O Contexto: Entre Duas Concepções de Ciência

"O caráter convencional que Poincaré atribui ao conhecimento científico pode ser identificado indubitavelmente como sua marca mais peculiar, e algo que não podemos deixar de observar é o fato de que o florescimento da obra de Poincaré se dá num momento muito interessante da História da Ciência: “há épocas em que o modo de apreender e de estruturar o universo é transformado inteiramente num breve lapso de tempo, como nas décadas que antecederam a Primeira Guerra Mundial. Todavia, na época, essa transformação foi entendida, ou mesmo notada, por um número reduzido de homens e mulheres em alguns países e, às vezes, apenas por minorias, dentro do campo de atividade intelectual e criativa que estavam sendo transformados. (...) A paisagem intelectual, na qual visivelmente emergiam sumidades como Planck, Einstein e Freud, para não falar em Schoenberg e Picasso, era clara e fundamentalmente diferente daquilo que mesmo observadores inteligentes acreditavam perceber em, digamos, 1870.” O prefácio de Ciência e Hipótese ilustra muito bem essa mudança de rumos da atividade científica.

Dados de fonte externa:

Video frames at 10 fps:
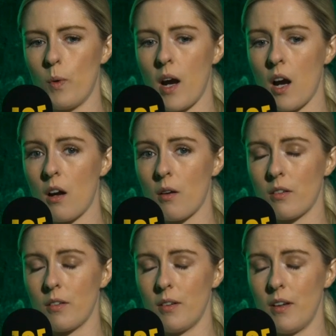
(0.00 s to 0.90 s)
we
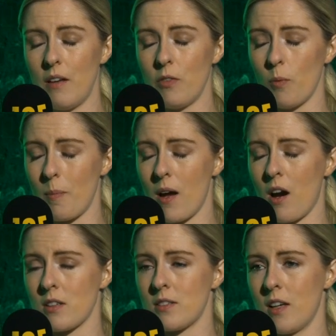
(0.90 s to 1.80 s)
are, even though it might be
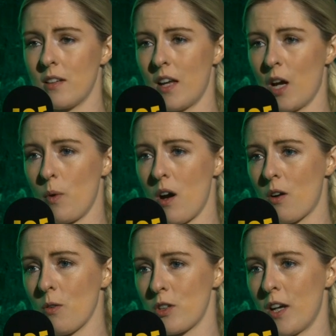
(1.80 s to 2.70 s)
hard to see it now, we are
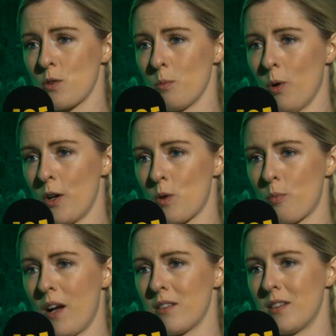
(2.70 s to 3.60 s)
going to get to a point where
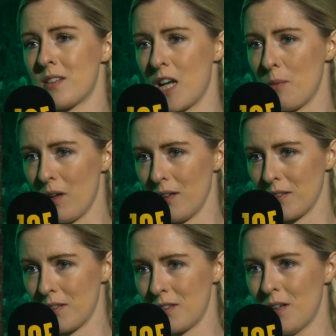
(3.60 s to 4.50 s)
Brexit
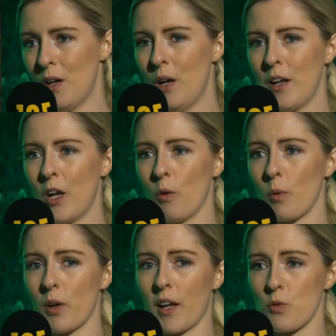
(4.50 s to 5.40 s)
stabilises, mm. you know, and
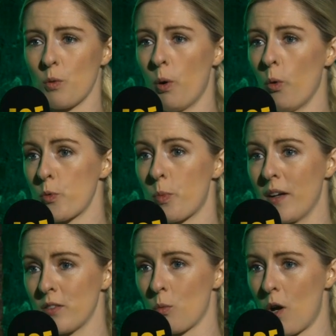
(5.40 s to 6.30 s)
we're going to get to a post
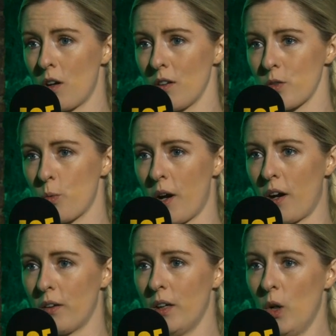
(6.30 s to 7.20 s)
Brexit world
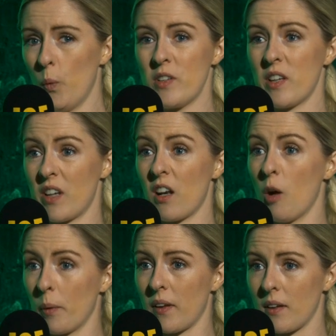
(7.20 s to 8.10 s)
where we just have to get
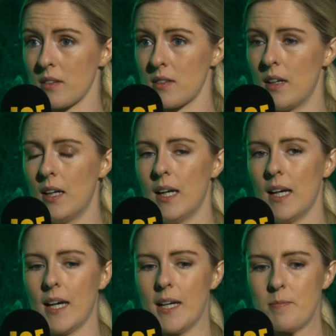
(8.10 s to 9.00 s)
on with things. Yeah.
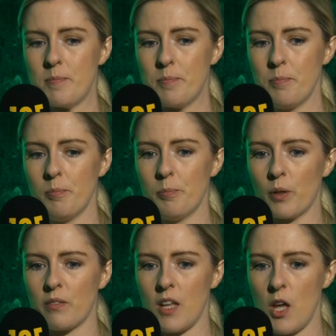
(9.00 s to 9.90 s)
Um,
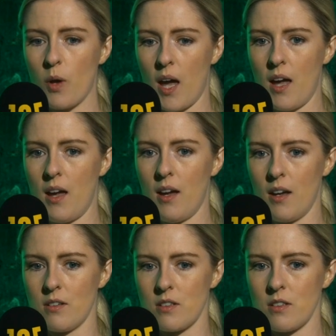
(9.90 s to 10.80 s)
but the UK
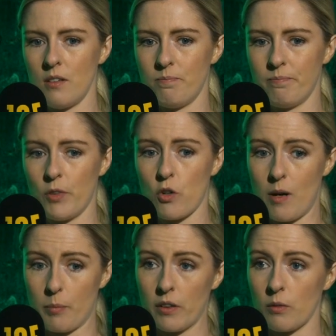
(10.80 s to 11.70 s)
and um,
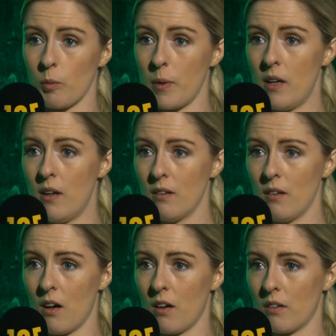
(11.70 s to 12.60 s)
Great Britain will be
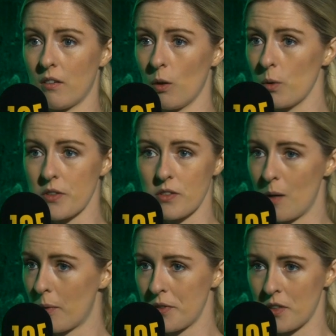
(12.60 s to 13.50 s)
our closest
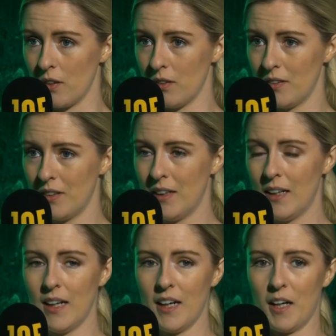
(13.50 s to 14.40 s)
neighbour still, yeah.
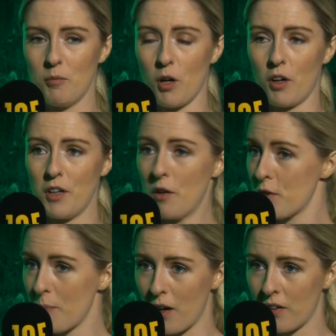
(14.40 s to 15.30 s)
um, our
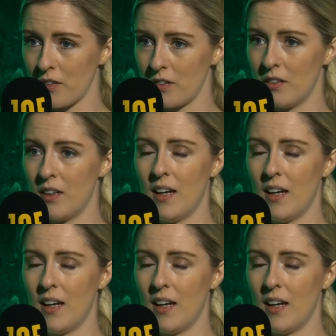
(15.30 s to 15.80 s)
nearest market.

Imerso nesse contexto, Poincaré tinha como objetivo refutar duas leituras: 1) a noção ingênua de Ciência, noção essa que ainda hoje é um lugar comum para o público pouco afeto à prática científica ou às sutilezas da Epistemologia; e 2) a concepção de Ciência defendida por Édouard Le Roy, denominada nominalismo.

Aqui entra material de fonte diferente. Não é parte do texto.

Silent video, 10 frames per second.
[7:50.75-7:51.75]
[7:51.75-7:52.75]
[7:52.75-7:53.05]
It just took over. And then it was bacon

Poincaré parece defender uma concepção que, num certo sentido, é um meio-termo entre essas duas posições citadas acima, mas que definitivamente não pode ser simploriamente reduzida a esses termos, por ser uma leitura muito mais refinada que uma simples posição intermediária e conciliadora dessas outras concepções supracitadas.

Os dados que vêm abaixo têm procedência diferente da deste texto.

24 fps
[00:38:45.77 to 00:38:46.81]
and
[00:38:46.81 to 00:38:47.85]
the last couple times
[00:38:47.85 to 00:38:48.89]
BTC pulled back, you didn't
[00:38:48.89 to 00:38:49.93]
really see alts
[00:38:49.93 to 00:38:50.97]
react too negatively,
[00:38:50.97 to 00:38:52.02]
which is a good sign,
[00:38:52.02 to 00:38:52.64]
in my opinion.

Em várias oportunidades Poincaré ataca o nominalismo de Le Roy, sendo que parte das críticas a ele dirigidas já foram citadas nos capítulos precedentes. Podemos resumir a posição adotada pelos nominalistas grosseiramente através das seguintes linhas mestras: o nominalista propõe a criação e o desenvolvimento de uma Ciência baseada única e exclusivamente nos preceitos de nossa razão. Aos olhos de Poincaré, “algumas pessoas têm permanecido perplexas por essa característica de livre convenção que pode ser reconhecida em certos princípios fundamentais da Ciência. Algumas não conhecem limites para suas generalizações, e ao mesmo tempo têm esquecido que há uma diferença entre liberdade e pura arbitrariedade; por isso eles são compelidos a dar naquilo que nós chamamos de nominalismo; eles têm perguntado se o sábio não se deixa enganar por suas próprias definições e se o mundo que ele pensa ter descoberto não é uma simples criação de seus caprichos.” A Ciência estaria limitada exclusivamente ao império da razão, só a ela responderia e só a ela deveria se adequar. Operando dessa maneira, a Ciência caracterizar-se-ia por estar fundamentada em uma base exclusivamente dedutiva que, por sua vez, abarcaria seu próprio objeto. A título de ilustração, caso Poincaré aceitasse os preceitos que ele atribui ao nominalismo, praticamente toda a investigação que desenvolvemos no capítulo anterior seria dispensável, uma vez que o problema de compatibilizar as leis científicas às nossas experiências seria irrelevante, supérflua e desnecessária.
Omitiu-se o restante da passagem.